Its all good, because a pattern change is taking place, and while the details and timing of rain will be erratic for awhile, its likely that the pattern change to one that provides rain here is more likely, not “in the bag”, of course, by any means.

What would be great about a February wet spell is not only the effect it will have on our spring growth and sustaining the road to a good wildflower bloom, but also just to see decent rain in the heart of the La Nina rain deflector period.   As you likely know, the power of a La Nina to deflect storms from the Southwest is greatest in late winter and spring.   Rooting for rain now into spring is definitely like rooting for a 20 point underdog in fubball.

Here are some images from last night’s model output, rendered by IPS Meteostar, my favorite for these.  The first for Monday, February 6th, “bulls eye”, and the second for the February 12th storm.  Contrast the flow shown on the jet stream maps (panels 3 and 4) with what we have today (last panel) to see why we weather folk call it a pattern change.  Look where the jet stream crosses the coast these days and where it is on the rainy forecast days ahead.

As you can see, by the 12th, Cal will also feel the impact of another round of furious weather after the January lashings that brought 10-20 inches of rain to extreme northern portions of the State and in southern Oregon.  The largest total I have found from the later January deluges was….33.56 inches in just NINE days at Red M0und, Oregon, just north of Brookings!  Time to start thinking about another trip to Shelter Cove, CA, and the King Range.  Hmmm.  Just kidding!  I would not willingly miss a drop of rain that falls here, just too beautiful a site to see rain fall in the desert.  We love rain here!

The End.

Factoid:  If you are a snow birder from Prospect Creek, Alaska, about 180 miles north of Fairbanks, I am quite sure you are happy to be here and not there; the temperature yesterday morning at Prospect Creek was -77 F!  The US record low temperature is -80 F set at Prospect Creek in 1971.  Must be like living in liquid nitrogen there in the winter.

A Stratocumulus Monday

Yesterday gave us “Catalonians” the perfect example of Stratocumulus clouds.   But why didn’t it rain from those dark clouds, save a few drops, maybe even a brief drizzle episode that mostly moved across Saddlebrooke around 9 AM?

Those Stratocumulus clouds were GENERALLY not cold enough at cloud top to have ice crystals form in them.   There were some very light showers, mostly east of us during the day, and THOSE clouds got cold enough at cloud top to have ice form in them.

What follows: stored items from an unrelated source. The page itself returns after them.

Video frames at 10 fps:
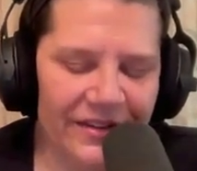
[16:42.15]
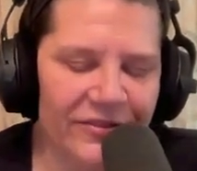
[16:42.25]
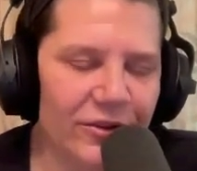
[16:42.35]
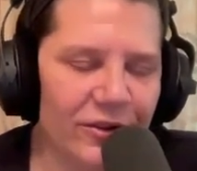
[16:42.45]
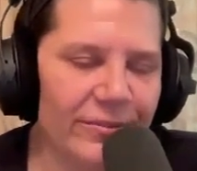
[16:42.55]

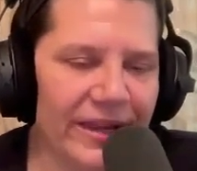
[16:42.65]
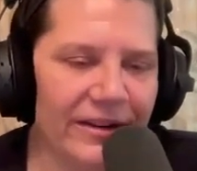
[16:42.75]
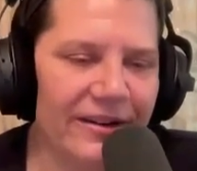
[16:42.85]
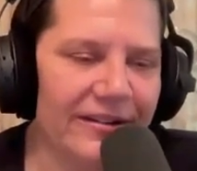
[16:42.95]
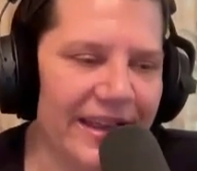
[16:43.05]
If you go to
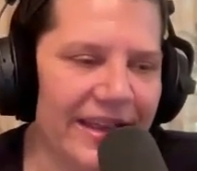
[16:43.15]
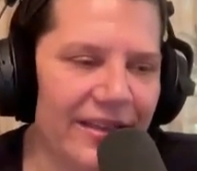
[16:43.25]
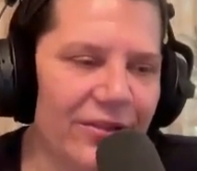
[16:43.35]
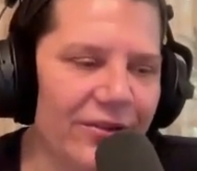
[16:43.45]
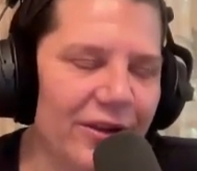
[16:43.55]
bed around
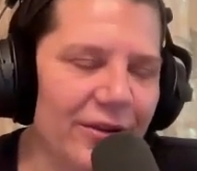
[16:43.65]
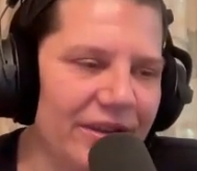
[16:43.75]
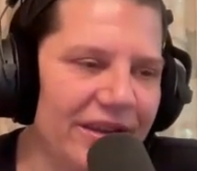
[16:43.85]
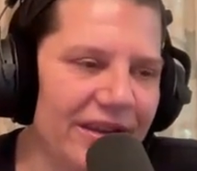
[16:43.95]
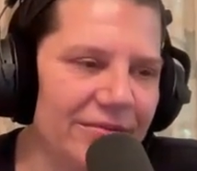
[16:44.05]
8:30
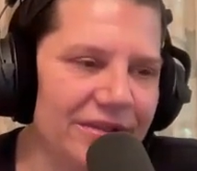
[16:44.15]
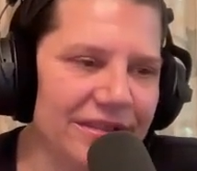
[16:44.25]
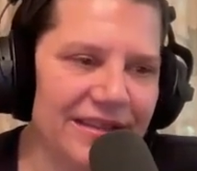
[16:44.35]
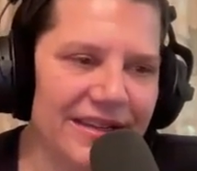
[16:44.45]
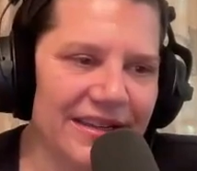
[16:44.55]
p.m.
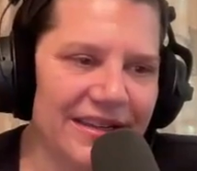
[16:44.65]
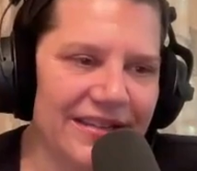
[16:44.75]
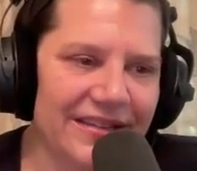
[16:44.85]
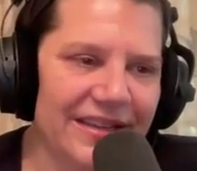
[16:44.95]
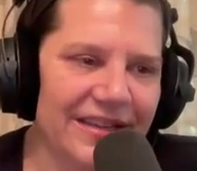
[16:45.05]

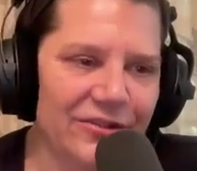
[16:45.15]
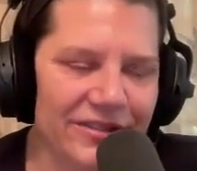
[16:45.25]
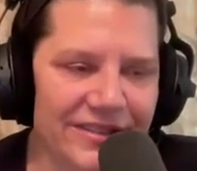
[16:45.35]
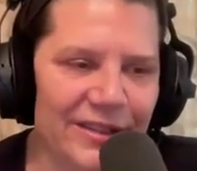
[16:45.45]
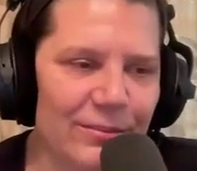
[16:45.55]
tonight and you're
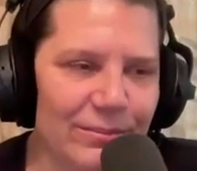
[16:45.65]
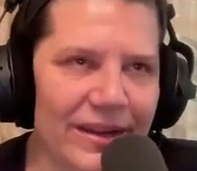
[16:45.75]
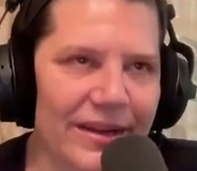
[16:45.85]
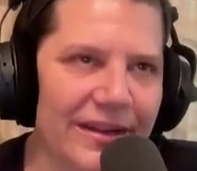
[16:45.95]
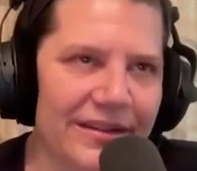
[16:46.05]
asleep
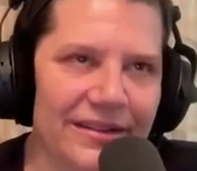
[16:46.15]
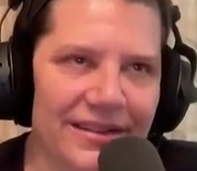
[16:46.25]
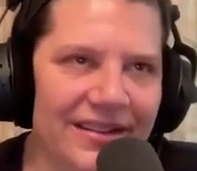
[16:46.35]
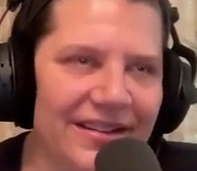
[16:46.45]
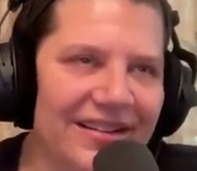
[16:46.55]
by,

How cold does a cloud top need to be in Arizona for ice to form in it?

Around 15 F (-10 C).

Here’s the TUS  5 AM AST sounding for yesterday from the Weather Cowboys at the University of Wyoming showing the tops are right around that (normal) ice-forming limit.  Where the lines split apart is close to where the cloud tops are, and the temperature lines slant downward to the left.

You may have also noticed that the clouds got markedly shallower here after about 3 PM, noticeable in the U of A movie after 3:30 PM AST.  That was also close to the time an upper level trough and the accompanying slight wind shift occurred.  To the rear of the trough, there is always a piston of downward moving, drier air that’s going to squash cloud tops.  By the evening TUS sounding, cloud tops were barely below freezing.

Some cloud shots from yesterday’s overcast:

Sharp-eye folks will detect a sprinkle over Charouleau Gap

The weather ahead

Still looking for rain here on the 22-23rd, HOWEVER, the last two model runs confined the rain to N of us! Not good.

Nor Cal rains/flooding episode begins overnight as a series of semi-tropical storms strike the coast.

Wish I could be there for surf and on the turf there, but I have my blog audience to think about. I don’t want to let both of them down by being gone for the 10 days of this great storm series, exploring the rain intensities in the coastal ranges of Cal.  Oh, well.

Still think total rains in the best coastal mountain spots over the next ten days will be 30 inches or more, actually not terribly unusual in the King Range and similarly exposed sites.